# New opportunity



## RussellAP (Feb 21, 2012)

I have an old friend here in town who owns a photography studio among other things and he and I are going to make a portfolio of my work. A brochure so to speak of "my line" of things. Of course I make one of a kind stuff, so "my line" is a loose interpretation. When you work with slabs, you just can't make anything the same.

Anyway, I got a message on my FB the other day from a really nice art gallery in a district known for some 50 art galleries. His is one of the best down there, so I paid him a visit the other day and he want about 6 pieces of furniture for his center showroom display. Some metal sculpture is there now, but he guy has it way overpriced and it didn't sell.

I have two pieces right now, one is a chest, the other is the walnut and pecan table I posted the other day.

I got to rooting around in the garage the other day and found 5 2" walnut slabs about 15" wide.
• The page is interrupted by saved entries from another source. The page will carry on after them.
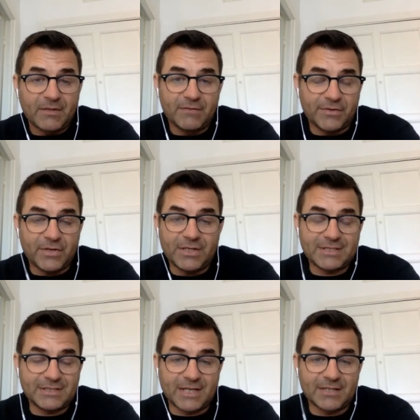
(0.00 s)
for
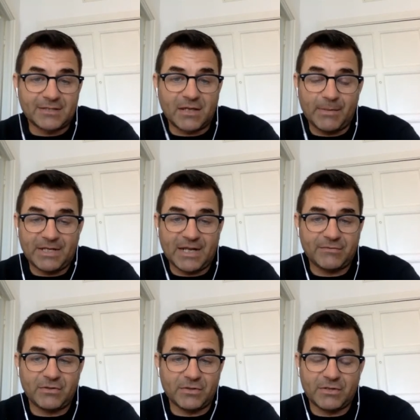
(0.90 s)
30 days to come in and
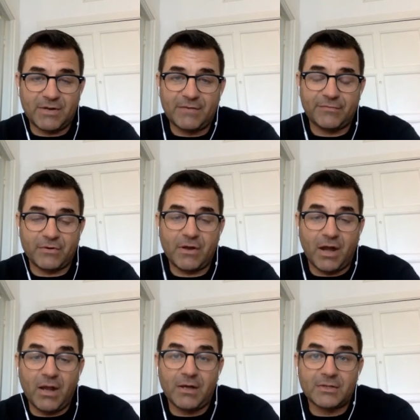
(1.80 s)
have a look around for a
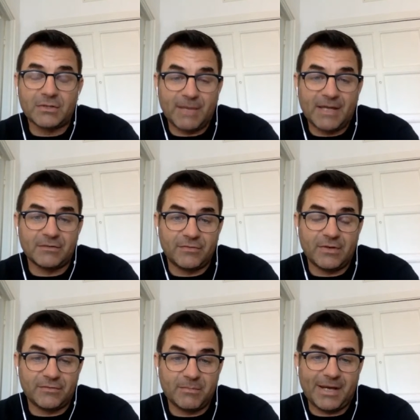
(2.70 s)
large amount of,
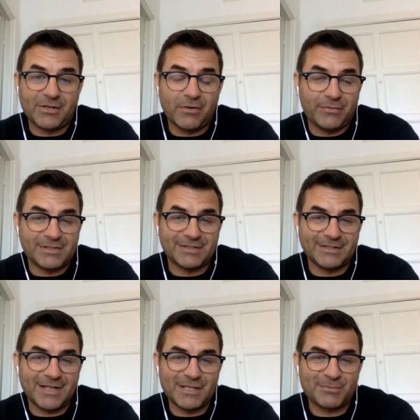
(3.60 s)
of the back office and the
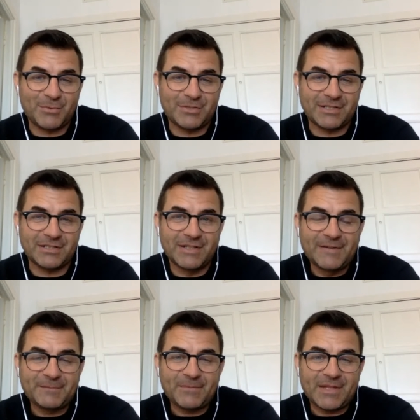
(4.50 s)
dashboard and
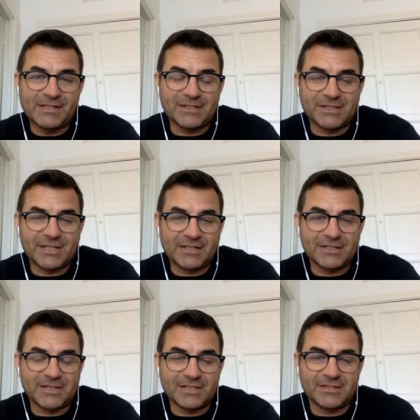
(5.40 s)
and the, and
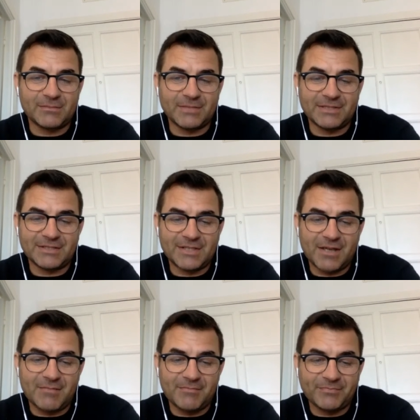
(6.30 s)
the system. And
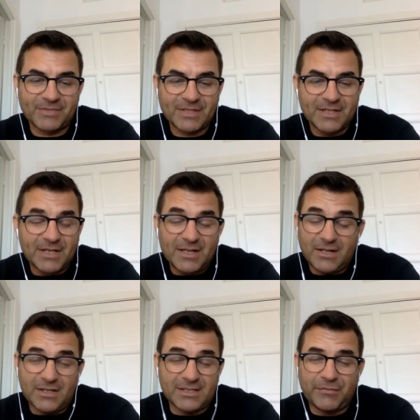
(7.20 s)
um,
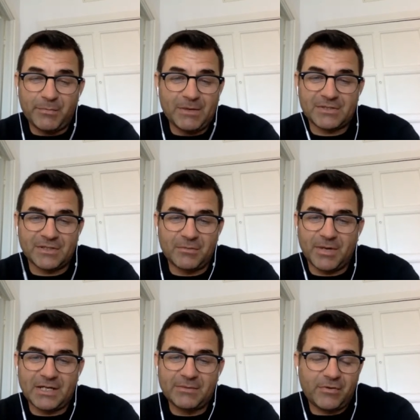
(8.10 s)
like I said, for me it was a no
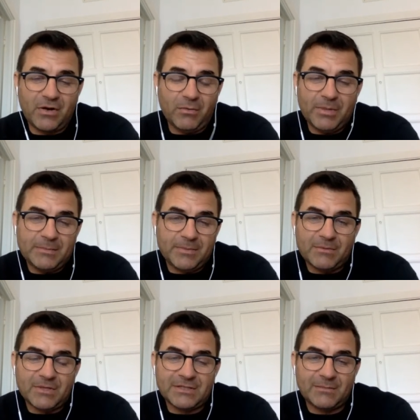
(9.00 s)
brainer. For a lot of people, they
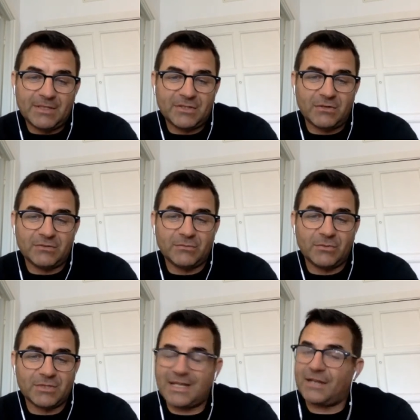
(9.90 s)
want to dip their toe in the
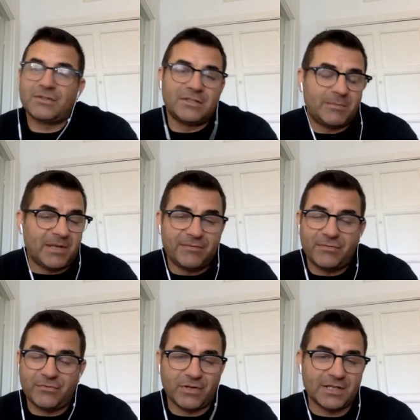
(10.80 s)
water. Now you can dip it in
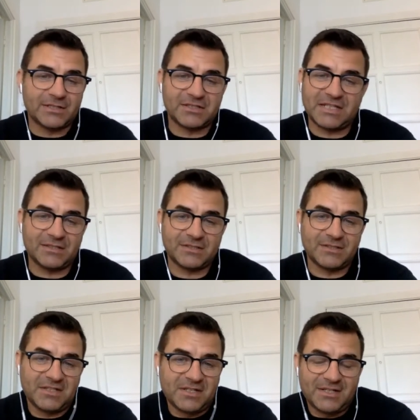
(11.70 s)
for free. It's
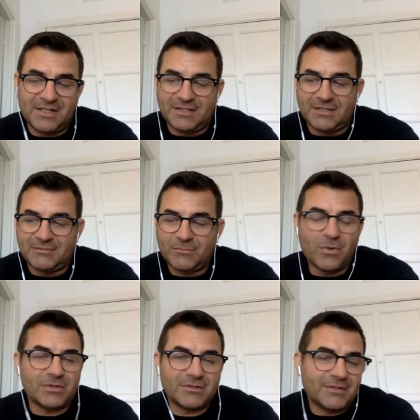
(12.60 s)
it's
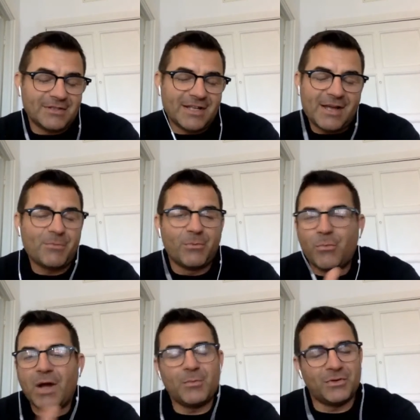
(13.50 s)
what's
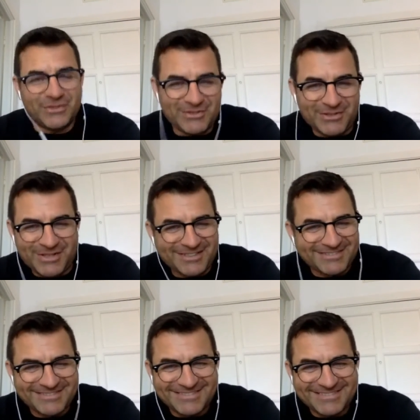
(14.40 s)
why wouldn't you do
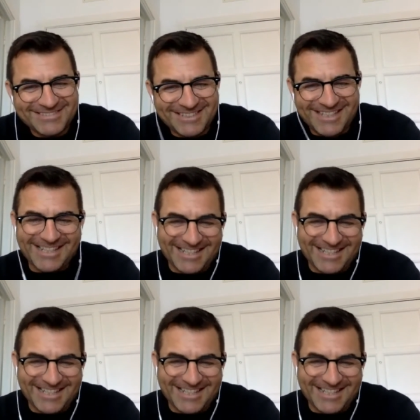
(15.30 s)
it?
And one sycamore slab with some serious spalting that I got earlier this year from my south mill.










Been working on this slab all day. Got the maple skirt made and three legs before I pooped out. Hard maple is not easy to work, I should have gotten some soft maple and I just might.

Anyway this could be a huge opportunity for me provided I can price this furniture right.


----------



## rrww (Aug 12, 2012)

Congrats - hopefully everything sells! The walnut / pecan table is sharp.


----------



## tefinn (Sep 23, 2011)

That's great news! Hope you sell everything!


----------



## HowardInToronto (Sep 27, 2013)

Congratulations.

That sounds like a great opportunity.

See if you can leave your own guest book on your displays. It's an understatement, of course - BUT - a certain percentage of the people who view your output might not buy it for any number of reasons. But if you take the opportunity to develop a relationship with them AND stay in touch, you'll be top of mind when the time is right for them to look at buying something.

People buy from people they know like and trust. Who else would they start with when it comes to cool one-of-a-kind things.

Howard


----------



## Knothead62 (Apr 17, 2010)

Good luck! Check on product liability- this was discussed about cutting boards on another thread.


----------



## Hammerthumb (Dec 28, 2012)

Best of lick Russel!


----------